Partition Strategies:

  • Optimize the partition size by repartition () and coalesce ().
  • Consider various partition strategies for groupBy() and join() if known about the data distribution such as hash, range, and custom partition to avoid data shuffling and harness the data locality feature.

Data Skewness:

  • Mitigate data skewness by ‘Salting’ (adding random prefixes to key) to split skewed data or use ‘Broadcast join’ between one smaller dataset (>=10mb) and another larger dataset to avoid shuffling.

Data compression:

  • Use PySpark Compression codec such as snappy and gzip to read the compatible compressed data to avoid memory footprint during data processing.
  • Enable compression during data shuffling to reduce the size of data being shuffled between executors. This helps to prevent spills during large shuffles. This feature could be enabled with ‘spark.shuffle.compress’ and ‘spark.shuffle.spill.compress’.
  • Use optimized data formats such as Parquet and ORC, which are columnar storage formats that could reduce memory usage.

Caching and Persistence:

  • Use cache() and persist() methods to reduce re-computation overhead.
  • Select the appropriate storage level for caching to balance between memory usage and CPU efficiency.

Monitoring and Profiling:

  • Regularly monitor Spark applications using Spark UI and logs to identify stages and tasks where memory spill occurs.
  • Use profiling tools to gain insights into memory usage patterns and optimize accordingly.
  • UI and logs to identify stages and tasks where memory spill occurs.
  • Use profiling tools to gain insights into memory usage patterns and optimize accordingly.

Spark SQL Performance:

  • Use AQE (Adaptive Query Execution) tuning to automatically detect the right number of shuffle partition during runtime. Enable this functionality by ‘set spark.sql.shuffle.partitions=auto’
  • Cache the table using ‘spark.table(“table”).cache().count()’ to find the actual size of the table in memory by referring to the storage tab in Spark UI.
  • Manually fine-tune the shuffle partitions as below:

Manually fine-tune the shuffle partitions as below by computing the shuffle partitions:

Let’s assume that:

Total number of worker cores in the cluster = T

Total number of data being shuffled in shuffle stage (in MB) = B

Optimal size of data to be processed per task (in MB) = 128

Hence, the multiplication factor (M): M=ceiling(B/(128*T))

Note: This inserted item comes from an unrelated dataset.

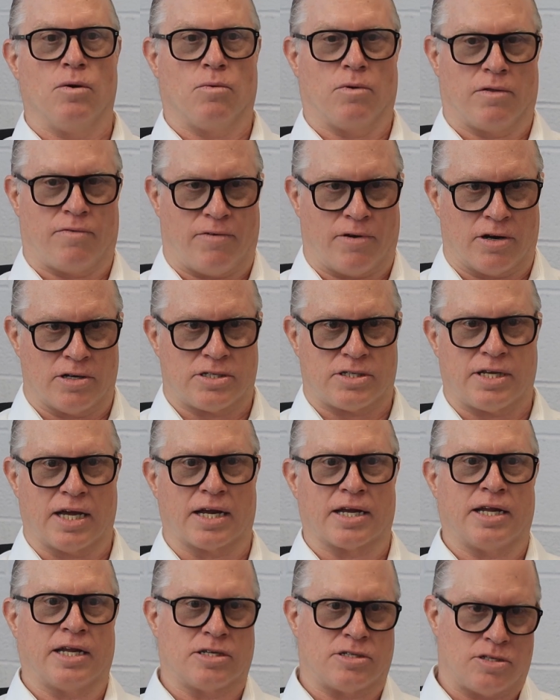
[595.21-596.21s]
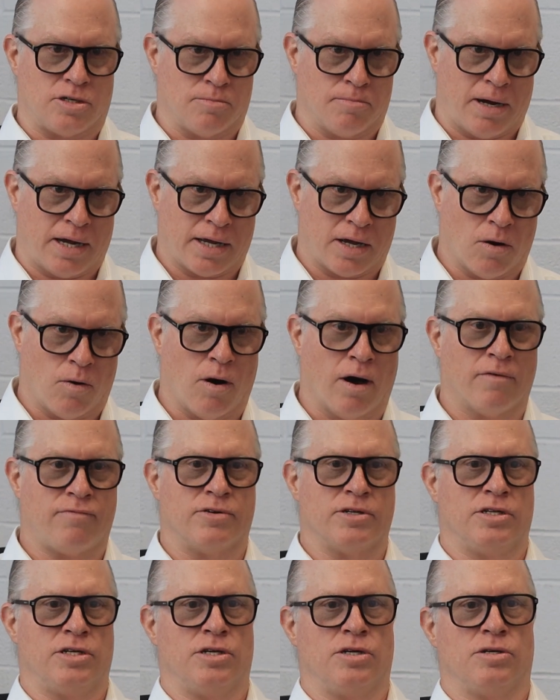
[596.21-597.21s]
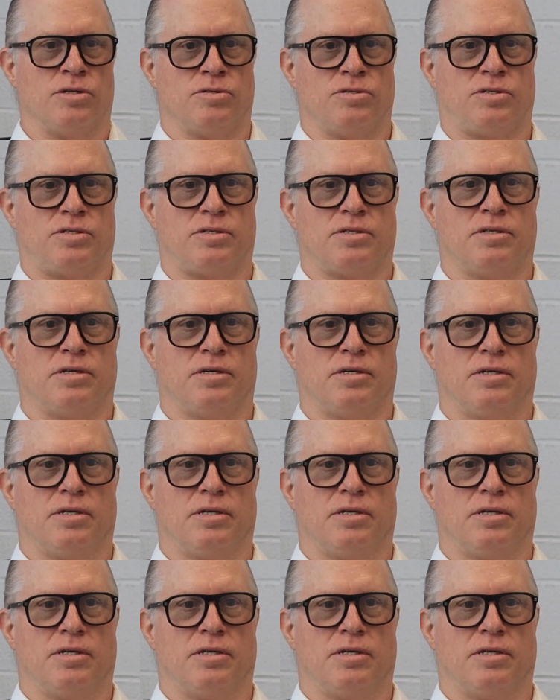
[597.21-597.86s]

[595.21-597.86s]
with various techniques you might go off and use. Right.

Number of shuffle partitions (N): N= M*T

* The optimal size of data to be processed per task should be 128MB approximately.

If you are neither using auto-tune (AOS) nor manually fine-tuning the shuffle partitions, then as a rule of thumb set this to twice, or better thrice, the number of total worker CPU cores:

— sql

set spark.sql.shuffle.partitions = 2*<number of total worker cores in cluster>

— in PySpark

spark.conf.set(“spark.sql.shuffle.partitions”, 2*<number of total worker cores in cluster>)

Conclusion

Disk spill in Apache Spark is a common performance bottleneck that arises when in-memory data exceeds the allocated limits and overflows to disk. By understanding the causes of disk spills and employing effective mitigation strategies, such as optimizing memory usage, efficient data partitioning, and using appropriate data structures, you can significantly improve the performance and reliability of Spark applications. Regular monitoring and tuning are essential to ensure that Spark applications run efficiently and leverage the full potential of in-memory processing.